Collected data entries ->
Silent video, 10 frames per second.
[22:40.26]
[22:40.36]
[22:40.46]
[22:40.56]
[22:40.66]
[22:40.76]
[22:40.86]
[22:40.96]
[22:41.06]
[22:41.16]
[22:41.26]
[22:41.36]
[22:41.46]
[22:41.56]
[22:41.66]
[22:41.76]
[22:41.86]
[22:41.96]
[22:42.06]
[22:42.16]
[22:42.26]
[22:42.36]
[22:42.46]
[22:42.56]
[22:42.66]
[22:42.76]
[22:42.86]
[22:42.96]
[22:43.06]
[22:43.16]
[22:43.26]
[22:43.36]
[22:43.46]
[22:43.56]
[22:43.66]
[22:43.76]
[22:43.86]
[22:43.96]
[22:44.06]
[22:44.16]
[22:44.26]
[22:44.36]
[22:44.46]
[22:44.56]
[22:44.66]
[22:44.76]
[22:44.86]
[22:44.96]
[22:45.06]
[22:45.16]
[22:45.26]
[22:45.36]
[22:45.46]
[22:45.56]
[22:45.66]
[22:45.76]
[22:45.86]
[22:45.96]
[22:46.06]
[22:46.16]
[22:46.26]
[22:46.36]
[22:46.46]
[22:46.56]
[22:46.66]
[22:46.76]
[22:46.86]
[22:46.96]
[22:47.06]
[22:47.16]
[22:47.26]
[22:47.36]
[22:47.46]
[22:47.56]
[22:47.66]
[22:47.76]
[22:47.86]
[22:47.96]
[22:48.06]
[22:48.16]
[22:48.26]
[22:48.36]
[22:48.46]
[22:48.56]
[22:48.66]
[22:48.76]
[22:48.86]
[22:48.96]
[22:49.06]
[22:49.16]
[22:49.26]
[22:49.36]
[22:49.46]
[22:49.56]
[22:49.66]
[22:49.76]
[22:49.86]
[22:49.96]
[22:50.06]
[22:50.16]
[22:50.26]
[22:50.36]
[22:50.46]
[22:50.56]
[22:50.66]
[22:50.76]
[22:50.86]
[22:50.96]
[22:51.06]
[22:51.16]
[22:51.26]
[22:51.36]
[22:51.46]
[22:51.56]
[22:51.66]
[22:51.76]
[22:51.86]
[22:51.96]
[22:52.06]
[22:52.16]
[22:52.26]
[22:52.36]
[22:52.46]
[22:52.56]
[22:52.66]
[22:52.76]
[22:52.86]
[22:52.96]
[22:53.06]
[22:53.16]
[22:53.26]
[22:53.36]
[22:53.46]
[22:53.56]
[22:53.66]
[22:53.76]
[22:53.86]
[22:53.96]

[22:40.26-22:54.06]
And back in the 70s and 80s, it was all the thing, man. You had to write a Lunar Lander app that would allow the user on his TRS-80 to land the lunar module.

EXERCISE -> Copy each line of the data above exactly as it appears.

PROBLEM SOLUTION ->
Silent video, 10 frames per second.
[22:40.26]
[22:40.36]
[22:40.46]
[22:40.56]
[22:40.66]
[22:40.76]
[22:40.86]
[22:40.96]
[22:41.06]
[22:41.16]
[22:41.26]
[22:41.36]
[22:41.46]
[22:41.56]
[22:41.66]
[22:41.76]
[22:41.86]
[22:41.96]
[22:42.06]
[22:42.16]
[22:42.26]
[22:42.36]
[22:42.46]
[22:42.56]
[22:42.66]
[22:42.76]
[22:42.86]
[22:42.96]
[22:43.06]
[22:43.16]
[22:43.26]
[22:43.36]
[22:43.46]
[22:43.56]
[22:43.66]
[22:43.76]
[22:43.86]
[22:43.96]
[22:44.06]
[22:44.16]
[22:44.26]
[22:44.36]
[22:44.46]
[22:44.56]
[22:44.66]
[22:44.76]
[22:44.86]
[22:44.96]
[22:45.06]
[22:45.16]
[22:45.26]
[22:45.36]
[22:45.46]
[22:45.56]
[22:45.66]
[22:45.76]
[22:45.86]
[22:45.96]
[22:46.06]
[22:46.16]
[22:46.26]
[22:46.36]
[22:46.46]
[22:46.56]
[22:46.66]
[22:46.76]
[22:46.86]
[22:46.96]
[22:47.06]
[22:47.16]
[22:47.26]
[22:47.36]
[22:47.46]
[22:47.56]
[22:47.66]
[22:47.76]
[22:47.86]
[22:47.96]
[22:48.06]
[22:48.16]
[22:48.26]
[22:48.36]
[22:48.46]
[22:48.56]
[22:48.66]
[22:48.76]
[22:48.86]
[22:48.96]
[22:49.06]
[22:49.16]
[22:49.26]
[22:49.36]
[22:49.46]
[22:49.56]
[22:49.66]
[22:49.76]
[22:49.86]
[22:49.96]
[22:50.06]
[22:50.16]
[22:50.26]
[22:50.36]
[22:50.46]
[22:50.56]
[22:50.66]
[22:50.76]
[22:50.86]
[22:50.96]
[22:51.06]
[22:51.16]
[22:51.26]
[22:51.36]
[22:51.46]
[22:51.56]
[22:51.66]
[22:51.76]
[22:51.86]
[22:51.96]
[22:52.06]
[22:52.16]
[22:52.26]
[22:52.36]
[22:52.46]
[22:52.56]
[22:52.66]
[22:52.76]
[22:52.86]
[22:52.96]
[22:53.06]
[22:53.16]
[22:53.26]
[22:53.36]
[22:53.46]
[22:53.56]
[22:53.66]
[22:53.76]
[22:53.86]
[22:53.96]

[22:40.26-22:54.06]
And back in the 70s and 80s, it was all the thing, man. You had to write a Lunar Lander app that would allow the user on his TRS-80 to land the lunar module.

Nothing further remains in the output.